The second affirmation is that routine measurements of thyroid function in women with hyperemesis gravidarum are still not recommended because it is well known that transient laboratory findings consistent with hyperthyroidism occur in the first trimester and are more common in women who have hyperemesis and that this transient gestational hyperthyroidism resolves and is not impacted by treatment.
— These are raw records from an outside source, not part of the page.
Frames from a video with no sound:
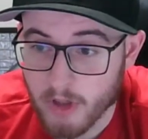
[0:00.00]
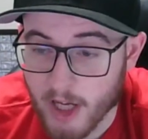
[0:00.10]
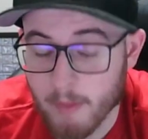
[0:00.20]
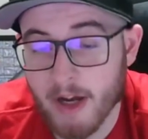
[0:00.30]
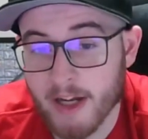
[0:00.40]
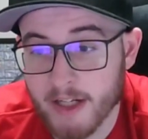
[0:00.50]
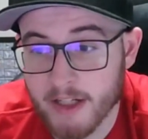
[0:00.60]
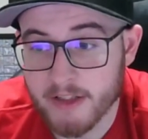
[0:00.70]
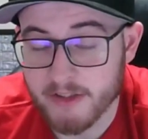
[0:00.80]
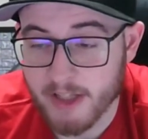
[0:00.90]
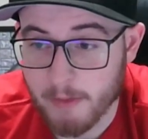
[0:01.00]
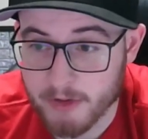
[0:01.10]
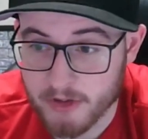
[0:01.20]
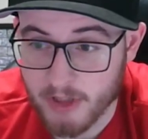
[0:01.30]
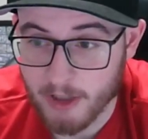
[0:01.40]
I in the same
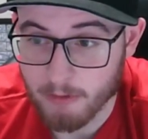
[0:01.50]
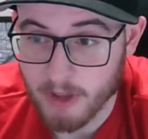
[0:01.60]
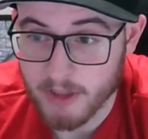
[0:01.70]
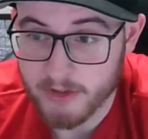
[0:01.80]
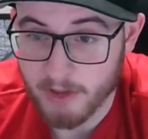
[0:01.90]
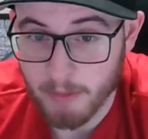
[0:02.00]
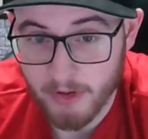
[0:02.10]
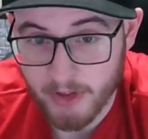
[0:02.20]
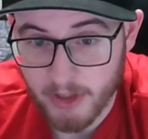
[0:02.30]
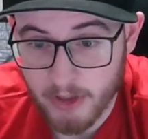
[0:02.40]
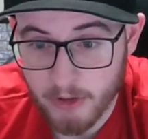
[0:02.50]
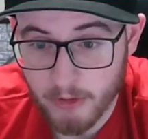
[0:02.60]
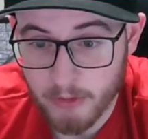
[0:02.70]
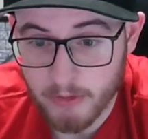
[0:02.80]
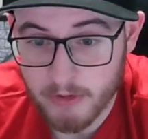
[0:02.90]
position I was a month ago,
Finally, the 2015 practice bulletin ends with a bit of a provocative “negative” performance measure: the percent of women without risk factors for thyroid disease during pregnancy who are nevertheless screened for thyroid disease. So, heed the above recommendation: Do not routinely screen women in pregnancy for thyroid disease.
References
1. American College of Obstetricians and Gynecologists. Practice Bulletin No. 148: Thyroid disease in pregnancy. Obstet Gynecol. 2015;125:996–1005.
2. American College of Obstetricians and Gynecologists Practice Bulletin No. 37: Thyroid disease in pregnancy. Obstet Gynecol. 2002;100:387–396.
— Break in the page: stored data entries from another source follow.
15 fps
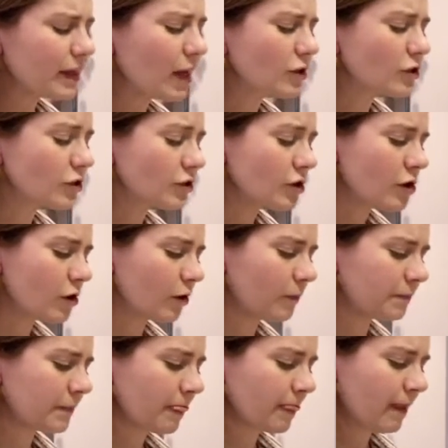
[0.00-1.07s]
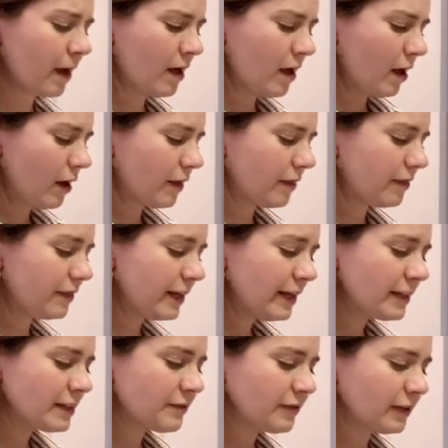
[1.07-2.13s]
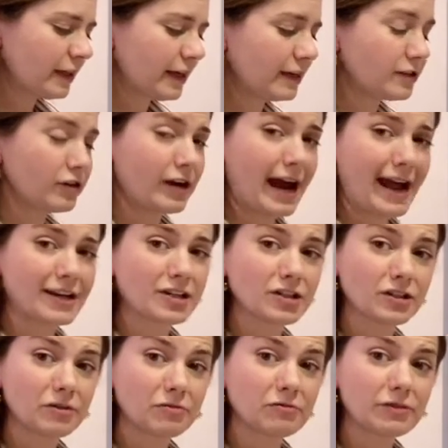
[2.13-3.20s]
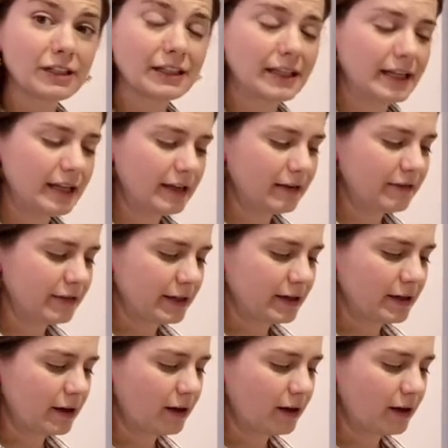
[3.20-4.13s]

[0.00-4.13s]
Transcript: So these fillets are actually really even.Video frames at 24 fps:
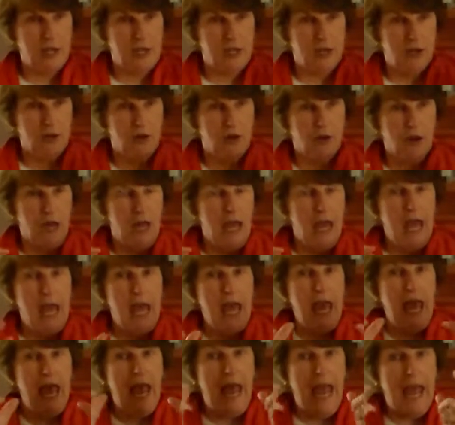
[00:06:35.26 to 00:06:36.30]
out here,
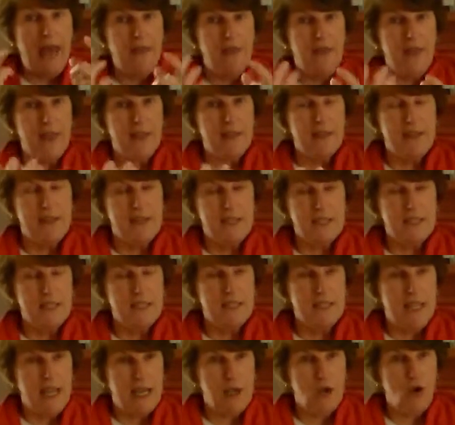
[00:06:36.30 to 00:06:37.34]
and that this
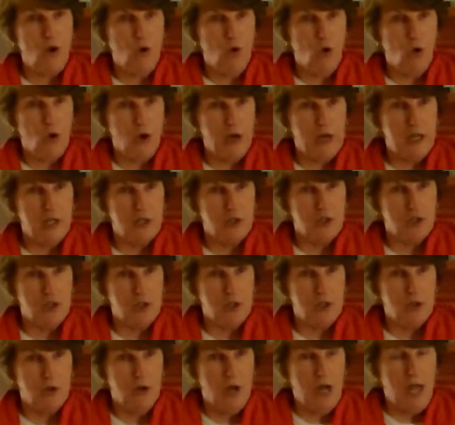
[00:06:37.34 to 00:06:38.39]
is a core
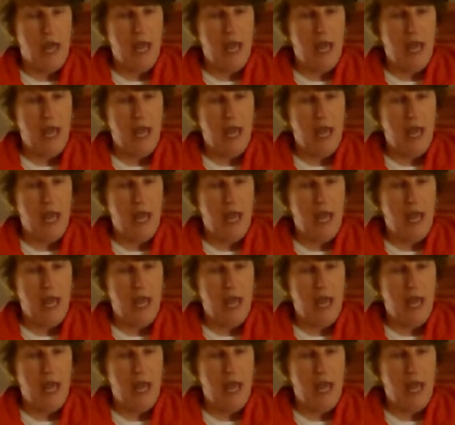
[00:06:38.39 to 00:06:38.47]
issue,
3. Casey BM, Dashe JS, Spong CY, et al. Perinatal significance of isolated maternal hypothyroxinemia identified in the first half of pregnancy. Obstet Gynecol. 2007;109:1129–1135.
4. Casey BM, Dashe JS, Wells CE, et al. Subclinical hypothyroidism and pregnancy outcomes. Obstet Gynecol. 2005;105:239–245.
5. Cleary-Goldman J, Malone FD, Lambert-Messerlian G, et al. Maternal thyroid hypofunction and pregnancy outcome. Obstet Gynecol. 2008;112:85–92.
6. Tudela CM, Casey BM, McIntire DD, Cunningham FG. Relationship of subclinical thyroid disease to the incidence of gestational diabetes. Obstet Gynecol. 2012;119:983–988.
7. Lazarus JH, Bestwick JP, Channon S, et al. Antenatal thyroid screening and childhood cognitive function. N Engl J Med. 2012;366:493–501.
8. Stagnaro-Green A, Abalovich M, Alexander E, et al. Guidelines of the American Thyroid Association for the diagnosis and management of thyroid disease during pregnancy and postpartum. Thyroid. 2011;21:1081–1125.
9. Casey BM, Leveno KJ. Thyroid disease in pregnancy. Obstet Gynecol. 2006;108:1283–1292.